'Torrente Presidente' arrasa en taquilla y divide a la audiencia con su humor provocador
Foto: Archivo – Todos los derechos reservados
La última entrega de la saga Torrente, ‘Torrente Presidente’, dirigida por Santiago Segura, ha irrumpido con fuerza en la cartelera española, cosechando un éxito arrollador en su primer fin de semana. La película ha recaudado cerca de 7 millones de euros y ha atraído a 900.000 espectadores, dominando el 78% de la taquilla nacional, a pesar de una campaña de promoción discreta.
Un éxito basado en la provocación y la sátira
La película, que sigue las andanzas de José Luis Torrente en su incursión en la política, ha generado un ambiente festivo en las salas de cine. Según Alberto Nahúm, profesor de Comunicación Audiovisual de la Universidad de Navarra, Segura ha sabido conectar con su público ofreciendo un producto que, aunque provocador, genera risas.
La clave del éxito reside en su humor irreverente, que no se detiene ante nada ni ante nadie.
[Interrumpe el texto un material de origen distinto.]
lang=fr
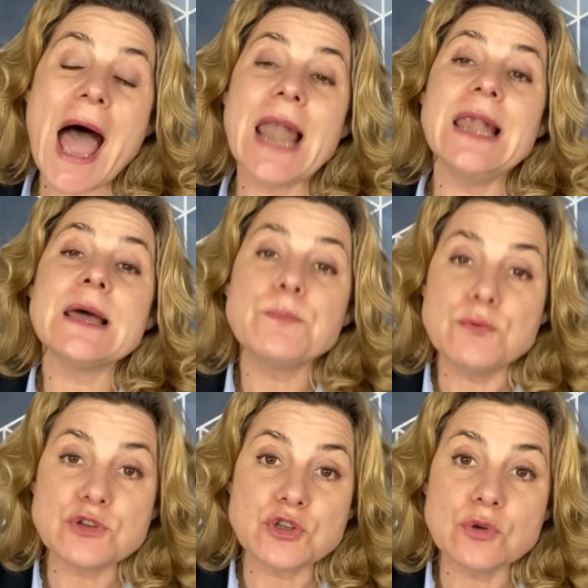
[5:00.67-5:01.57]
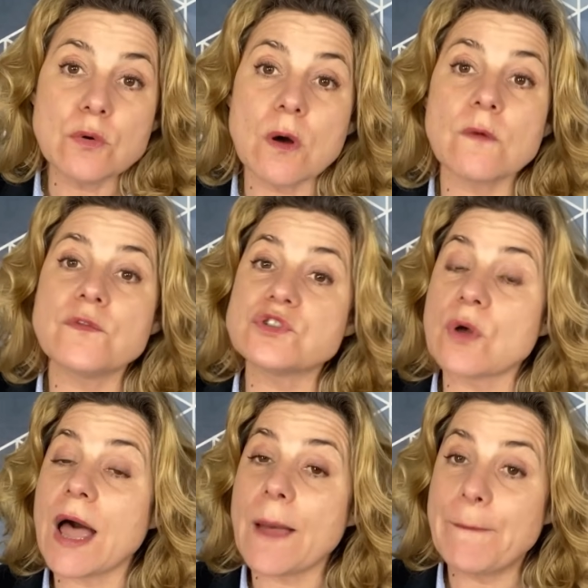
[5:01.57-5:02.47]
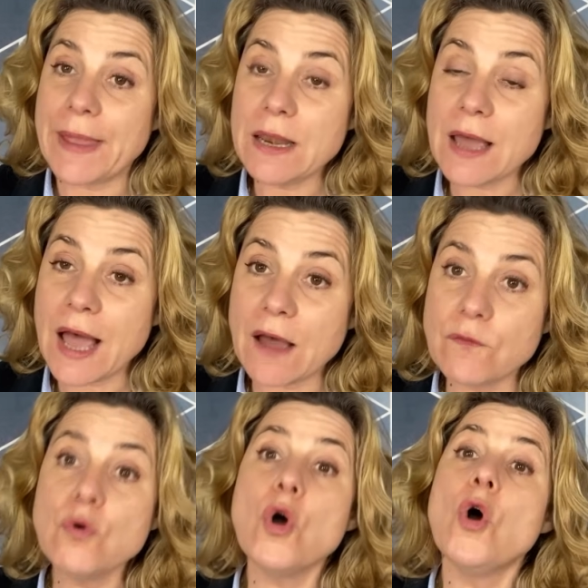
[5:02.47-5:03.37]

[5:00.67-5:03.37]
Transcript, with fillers: à l'impulsion en faisant appel à vos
Como se comentó, la película “no es para ofendiditos” y ataca a todos por igual, convirtiéndose en un refugio contra un entorno cultural donde a menudo hay que medir las palabras para no ofender.
Un reflejo deformado de la sociedad
El análisis de Nahúm destaca que la película combina parodia y sátira para criticar “a todo el espectro político”, logrando que “o todo el mundo se sienta ofendido o todo el mundo encuentre algo con lo que reír”.
El humor de Torrente trasciende las ideologías y “es capaz de crear puentes” al reírse de sí mismo, de las etiquetas y de toda la clase política.
Santiago Segura ha expresado su satisfacción por unir a espectadores de distintas ideologías a través de la risa, afirmando que su intención es “hermanar a la gente en algo”.
Una campaña de marketing atípica y efectiva
La campaña de marketing de ‘Torrente Presidente’ ha sido tan inusual como exitosa. Un simple cartel negro y eslóganes como “La película que acaba con la polarización” o “Las dos Españas la odiarán por igual” han generado una gran expectación. Nahúm describe esta estrategia como un “marketing casi de la ausencia o del silencio” que ha sido clave.
El secretismo sobre los cameos y la falta de imágenes promocionales han provocado el llamado ‘FOMO’ (‘fear of missing out’ o miedo a quedarse fuera), impulsando al público a acudir a las salas para ser los primeros en descubrir las sorpresas.
Conexión con la actualidad
La trama de ‘Torrente Presidente’ está estrechamente ligada a la actualidad, lo que sirve como un potente reclamo. Los analistas señalan que esta entrega es la más conectada con la situación política actual del país, incluyendo referencias a noticias recientes.
Segura ha reconocido que la realidad a veces supera a la ficción, afirmando que casos de corrupción son “muy torrenteanos” y que la realidad “va por delante” de su historia.
En definitiva, la película funciona porque nos devuelve un “espejo muy deformado” de la sociedad, un esperpento que permite “aliviar nuestras propias penas sociales” a través de la risa.